Wednesday, July 9

The REAL reason cigarettes have filters

My recent post, Cigarette commercials! reminds me of something interesting. As part of the pitch, Winston talks about their exclusive “Filter Blend.” It was implied that the company had discovered just the right mixture of leaves to produce a smooth, satisfying taste. They also mention the pure white filter, but don’t imply that the filter has any health benefits; they leave it up to the users to assume that they were smoking a more-healthful cigarette. Remember, this followed the era when cigarette ads in big-format magazines like Life portrayed medical doctors who recommended particular brands for their mildness. One brand’s motto was Not a cough in a carload! (You knew they were doctors because they had white coats, and on their foreheads wore those little round mirrors with a hole in the middle that they used to look up your nose or something.)

While I was in the Navy, I got to know a man whose family had been in the tobacco business for generations. He told me the cigarette filter was invented for only one purpose: to enable tobacco companies to use lower grades of leaf.

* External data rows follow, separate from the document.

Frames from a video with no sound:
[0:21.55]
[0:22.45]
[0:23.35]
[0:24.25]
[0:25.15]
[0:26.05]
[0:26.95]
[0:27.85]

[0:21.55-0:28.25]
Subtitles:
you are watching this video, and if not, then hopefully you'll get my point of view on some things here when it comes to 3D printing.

The filters removed most of the harshness that had previously forced the growers to sell their inferior tobacco overseas. (If you’ve ever smoked a French cigarette, you’ll know what I mean!)

When I was on the USS Enterprise during the early 1960s, everybody smoked. You didn’t necessarily have to have a cigarette in your mouth, just breathe the air in any part of the ship where smoking was allowed. I don’t know how the Navy deals with smokers now, but I read once that on at least one submarine the Captain makes smokers get into a very cramped, poorly ventilated part of the boat and only at really inconvenient times. He orders them to hang by their toes upside-down while he has the boat go through loop-de-loops making the smokers’ heads bang repeatedly against the bulkhead (wall, in Navy-speak). Then they have to eat the butts before he lets them out to take a sanitizing shower then go to bed without supper or their blankys.

Or something like that.

2 comments:

Anonymous said...

I like that poster! The cigarette is obviously "photoshopped" onto his face.

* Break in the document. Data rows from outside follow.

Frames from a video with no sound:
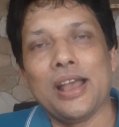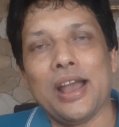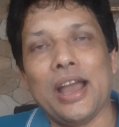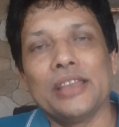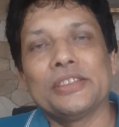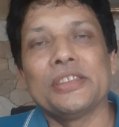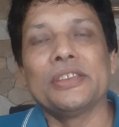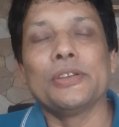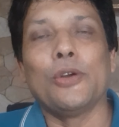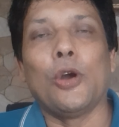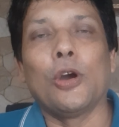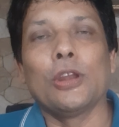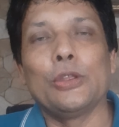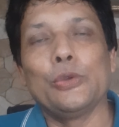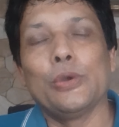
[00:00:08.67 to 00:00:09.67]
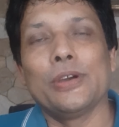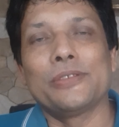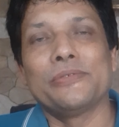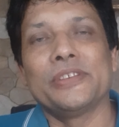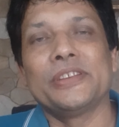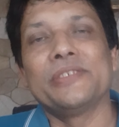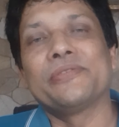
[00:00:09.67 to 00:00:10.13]
I think all you are
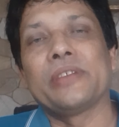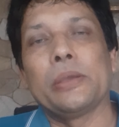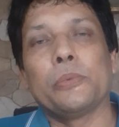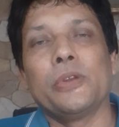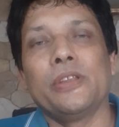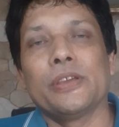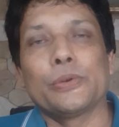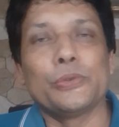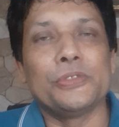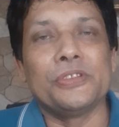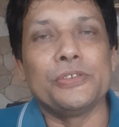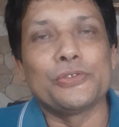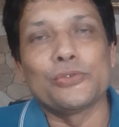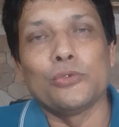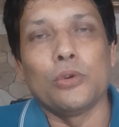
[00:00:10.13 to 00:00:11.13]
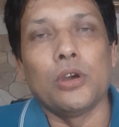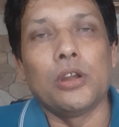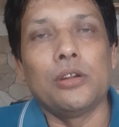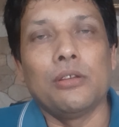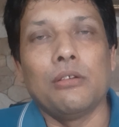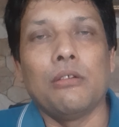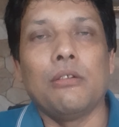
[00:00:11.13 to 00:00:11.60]
very familiar with this
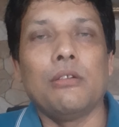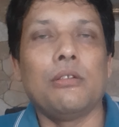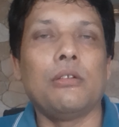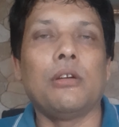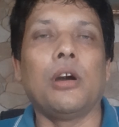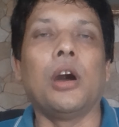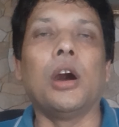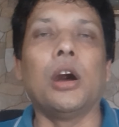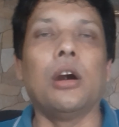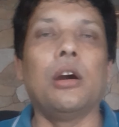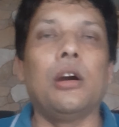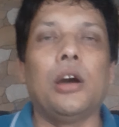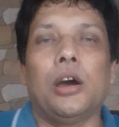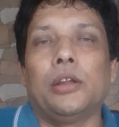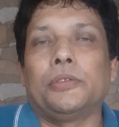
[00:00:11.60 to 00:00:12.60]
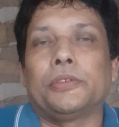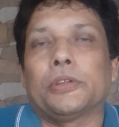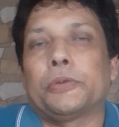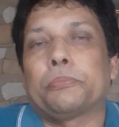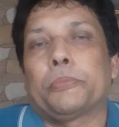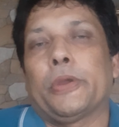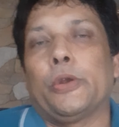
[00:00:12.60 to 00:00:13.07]
word,
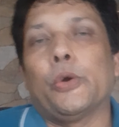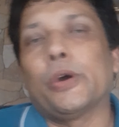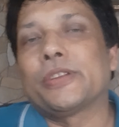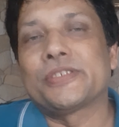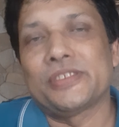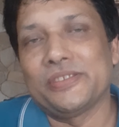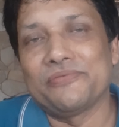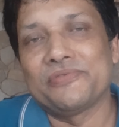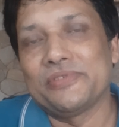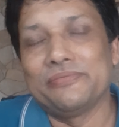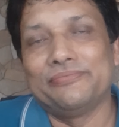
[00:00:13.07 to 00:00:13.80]
entrepreneurship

I wish I could read the text above and below the intriguing words: "The Voice of the Turtle."

Was it Reagan who said "I'm not an actor, but I play one on TV"?

Tom Hurley said...

I was told by someone who should know that when actors were on contract to a studio, their contract included the right of the studio to sell the actor’s image for product promotion. The actors got little or nothing for their services.

That cigarette was obviously pasted into his mouth; it just looks too fake. Even though lit, where’s the smoke?

Under his signature, it says Starring in "The Voice of the Turtle" A Warner Bros. Production

He was president of the Screen Actors Guild, or maybe he just played president!